Rachel Hazell & her Antarctic bookworks

I recently met the artist Rachel Hazell, a book artist whose work I admire (website here). I’m particularly drawn to her Antarctic bookworks, informed by her experiences of visiting and living there. I more or less doorstepped her on her last trip to London and she kindly answered my nosy questions:


What was your initial attraction to Antarctica?

I was in South America, taking photographs of glaciers. A friend said I should apply for an artist’s residency. I did a semicircumnavigation of Antarctica, from South America to New Zealand. We did landings at Cape Evans and Cape Royds, where Scott and Shackleton’s huts are. It was very, very moving. Scott’s hut had damage from over the winter. Ice had backed up on the walls. Snow was melting on to it. Scott’s hut had a more sombre atmosphere. Shackleton’s hut felt warmer or cheerier. I don’t know if I just imagined that, knowing what happened.

Do you feel that bookworks fit well with the Antarctic landscape or did you feel you were working in opposition with your medium to generate the forms you wanted?

I saw books and paper in Antarctica. I would like to take it further. I would like to write a book on the paperiness of Antarctica. I’ll give you an example. The crevasse lines on a snow field look like a page of notepaper with writing on. The striations where a glacier has ground lines into a sea bed look like the pages of a book. It might not seem an obvious link because ice is wet, but paper comes from water. The creation of paper is a very wet process.

Do you aim for a figurative representation or a more symbolic depiction?

I’m still trying.
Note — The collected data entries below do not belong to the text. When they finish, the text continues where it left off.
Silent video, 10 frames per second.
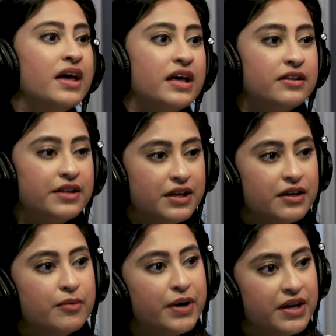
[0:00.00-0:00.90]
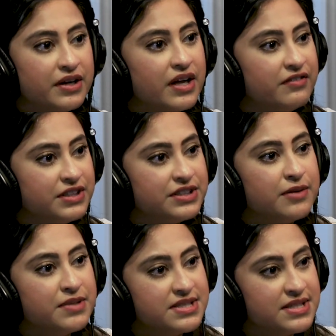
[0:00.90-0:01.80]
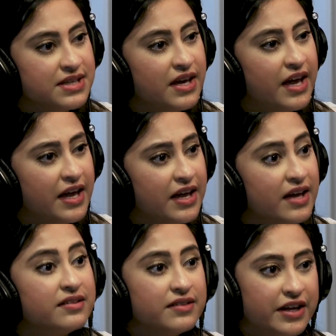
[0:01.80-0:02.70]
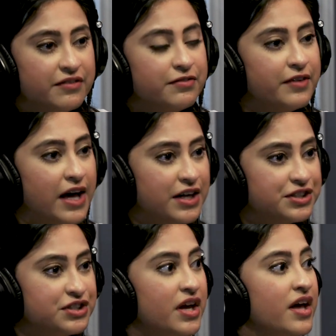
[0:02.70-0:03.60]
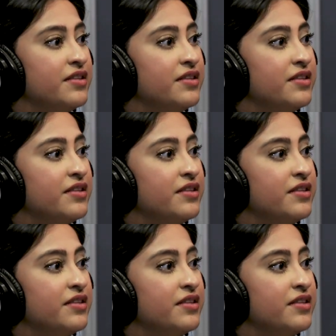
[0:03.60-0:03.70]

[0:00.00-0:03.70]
and clicking a button every time they see a light flash.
I do want them to be quite figurative. When I got back from Antarctica, I could hardly sleep. It wasn’t just jetlag. I would look back over old physical geography textbooks and learn about glacier tongues and so on. We may not have an indigenous language in Antarctica, so we don’t have 50 words for snow or whatever, but the descriptions we do have are very graphic: growlers; bergy bits; porridge!

What are your thoughts on people visiting Antarctica? 30 000 tourists went last year.

The numbers are down by 8000 from the year before. I hope that they can be ambassadors for the continent when they get back. It’s a delicate ecosystem. IATTO [International Association of Antarctic Tour Operators] does a great job.

Have you read Scott’s Journals?

Yes, I read them as a teenager, and biographies that portrayed him as a hero. I read about Cherry-Garrard; by Sara Wheeler. But I also read Huntford, a reevaluation. What comes across to me is that for Amundsen, it was about the competition and reaching the pole. That was it. But with Scott, there was so much more. He’s passed so much  knowledge and data to us that we’re still using – it’s just priceless what he’s left us.

What next?

Antarctic paperworks are not over. At the moment, I’m focusing on being a bookbinder closer to home. The Sun Valley Art Gallery, Idaho, will exhibit my Antarctic work soon.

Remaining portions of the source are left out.